In the present work, the inclusion compounds formed with α-CD and the pesticides paraoxon (PRX) [15], parathion (PTN) [16, 17], and methyl-parathion (MPTN) [18] for which experimental data were addressed were investigated theoretically. The motivation of the present work is related to the test of a recently developed theoretical methodology in which hundreds of starting supramolecular systems were investigated in a multi-equilibrium approach through a semiempirical quantum method [19].

The experimental characterization of an inclusion compound is well-addressed in the literature. For instance, a NOESY experiment can attest to the formation of such a supramolecular system in a solution through the correlation between the protons of the CD and guest [20,21,22,23]. Isothermal Titration Calorimetry (ITC) is the most common experimental approach for determining thermodynamic parameters. The association constants are distinct for a series of homologous compounds and may vary with temperature, solvent, and pH [23,24,25,26,27]. Throughout ITC, one can determine the association constants named binding constants [28]. However, the scenario is distinct concerning the theoretical approach applied to study CD-based inclusion systems. Cyclodextrins have been the subject of numerous theoretical investigations [29,30,31,32,33,34]. Due to the development of modern computers, the processing capacity has increased considerably, allowing the application of sophisticated quantum methods to CDs. However, not only the size of the CDs poses a challenge to the theoretical investigation but also the flexibility of the host–guest system [35]. In this respect, parameters to account for many possible spatial associations of host and guest can aid the theoretical investigation.

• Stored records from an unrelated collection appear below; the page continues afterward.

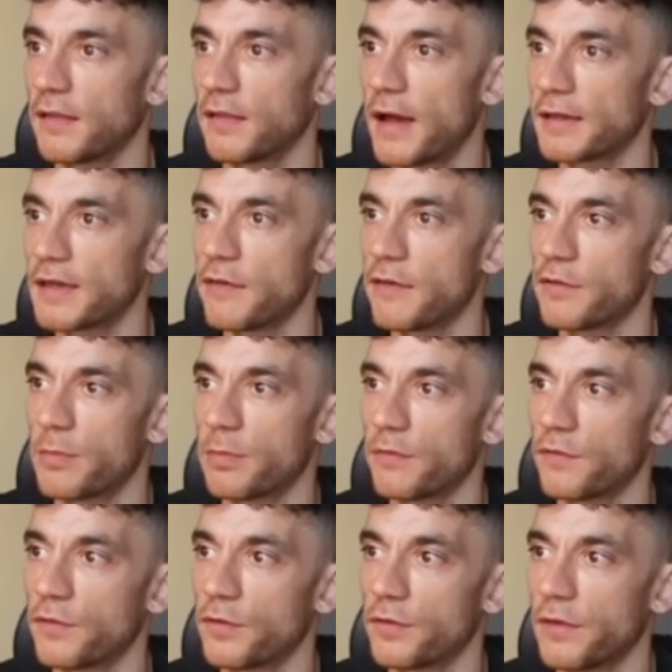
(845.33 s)
that I gave you
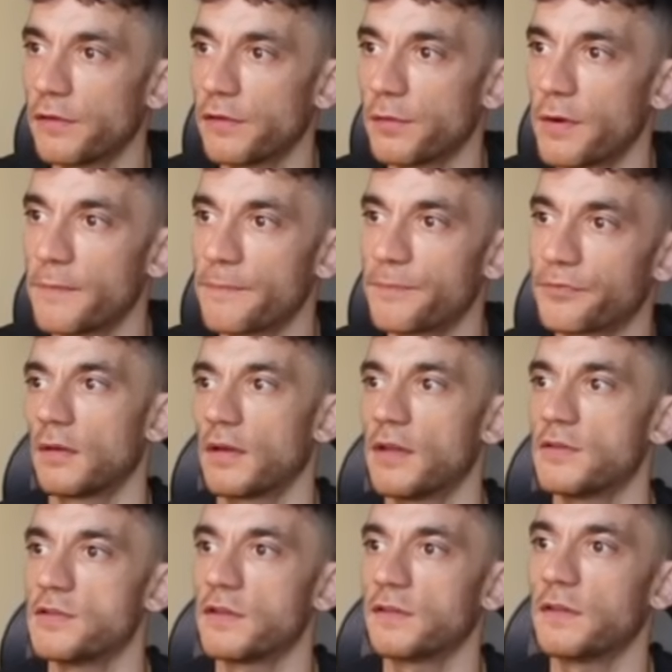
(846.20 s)
before this one,
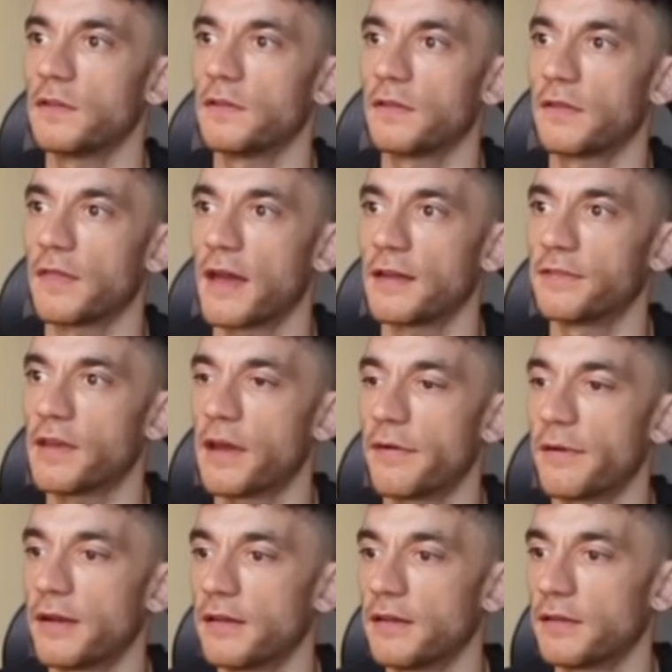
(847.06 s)
and just using that
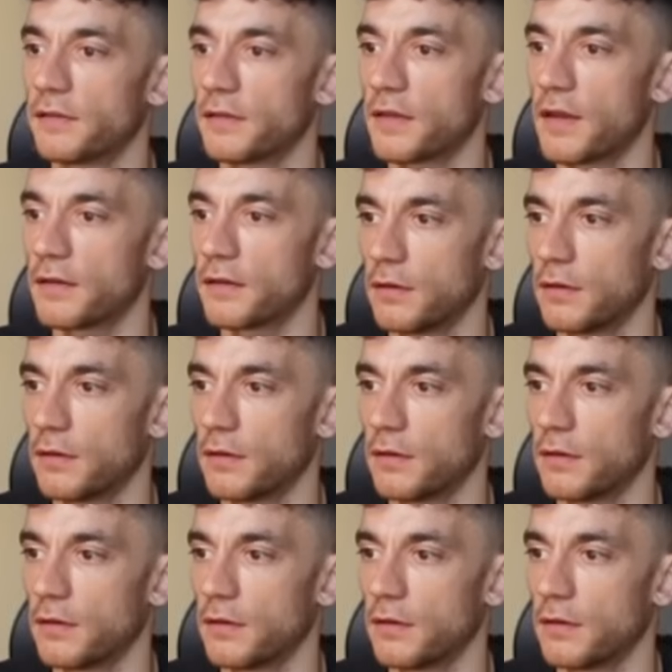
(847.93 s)
directly instead.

Recently a new approach to characterize supramolecular systems with a focus on the axes of inertia was developed [36], which naturally applies to CD-based systems in differentiation and to obtain cartesian coordinates of starting systems to evaluate stability. The relative position and rotation of the host and guest are evaluated based on a set of association parameters. Specifically for CD-based inclusion compounds, one Cartesian system is constructed with the axis of the inertia of the CD. The positive orientation of such a Cartesian system is determined by evaluating the center of mass of the oxygen atoms, as shown in Fig. 1. Since the number of oxygen atoms for CD differs for each rim from the developed characterization scheme [36], the head and tail identification are promptly identified for any CD orientation in space, as illustrated in Fig. 1. In addition, the head and tail identifications may be relevant in studying CD-based inclusion compounds [37].

Fig. 1
figure 1

Axes of inertia for individual molecules in a supramolecular system formed with a CD (host) and a guest to evaluate the relative position and rotation [36]. As shown, the red arrow in the center of mass of the CD (Z axis) determines the orientation of inclusion through the head or tail rim of the cavity.

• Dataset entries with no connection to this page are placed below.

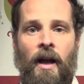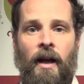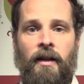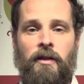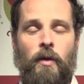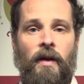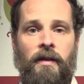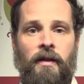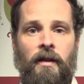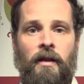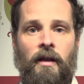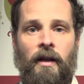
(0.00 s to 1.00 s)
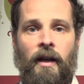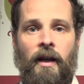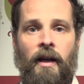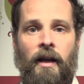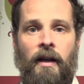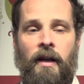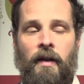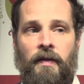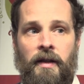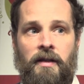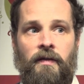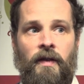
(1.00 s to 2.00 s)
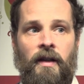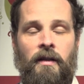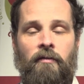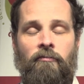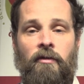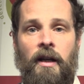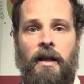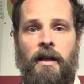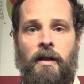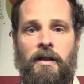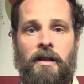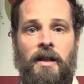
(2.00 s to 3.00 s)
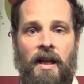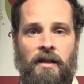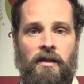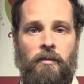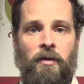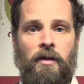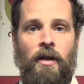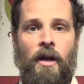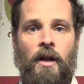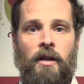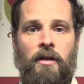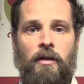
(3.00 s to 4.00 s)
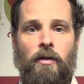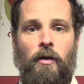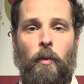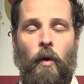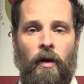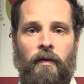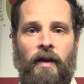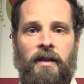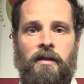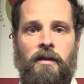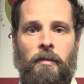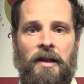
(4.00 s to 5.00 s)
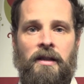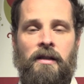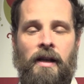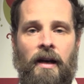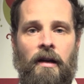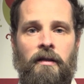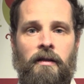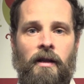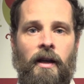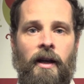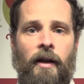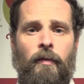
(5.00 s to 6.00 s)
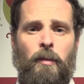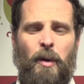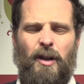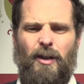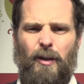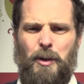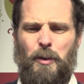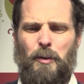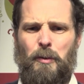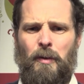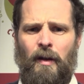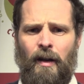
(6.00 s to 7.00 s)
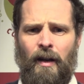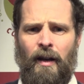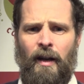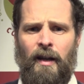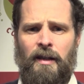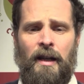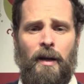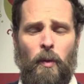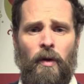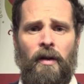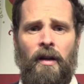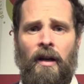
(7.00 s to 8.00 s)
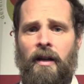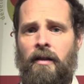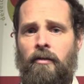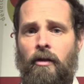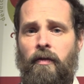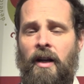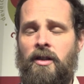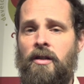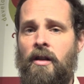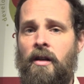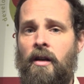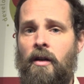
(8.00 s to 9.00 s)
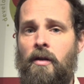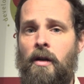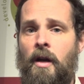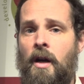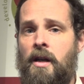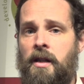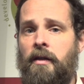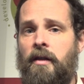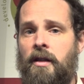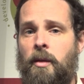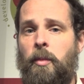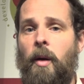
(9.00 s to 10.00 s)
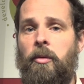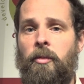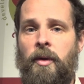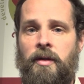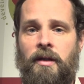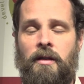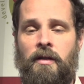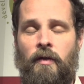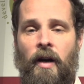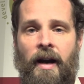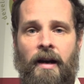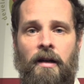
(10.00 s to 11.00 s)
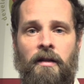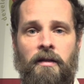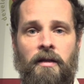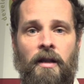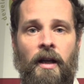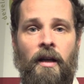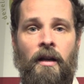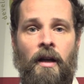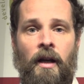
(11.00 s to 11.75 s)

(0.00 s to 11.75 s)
And so I think this event really is a testament to the work of Access to Medicines Ireland, but it's also slightly worryingly a reflection on how serious a problem this is for Ireland today.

The axes of inertia approach allow the study of inclusion on a systematic basis because one can obtain the supramolecular parameters for a given geometry, or with the parameters, one can obtain the geometry. The software to obtain geometry, named UD-APARM, is available for free use (https://github.com/anconi-lab). The keyword SCAN is the central application of such software in the theoretical investigations concerning supramolecular systems. Using the SCAN keyword allows for systematically obtaining hundreds or thousands of starting associations of two non-bonded systems. Through the UD-APARM software, the guest molecule can pass over the cavity of the CD with subsequent rotation along with the inclusion axis. Therefore, the procedure implemented in UD-APARM automatically generates a set of starting supramolecular systems to be investigated. One of the fundamental features of the axes of inertia implementation is related to the possibility of reproducing at any time the set of supramolecular systems studied by a particular contribution. Only the isolated starting Cartesian coordination of the molecules employed is required to obtain an entire supramolecular set of starting arrangements.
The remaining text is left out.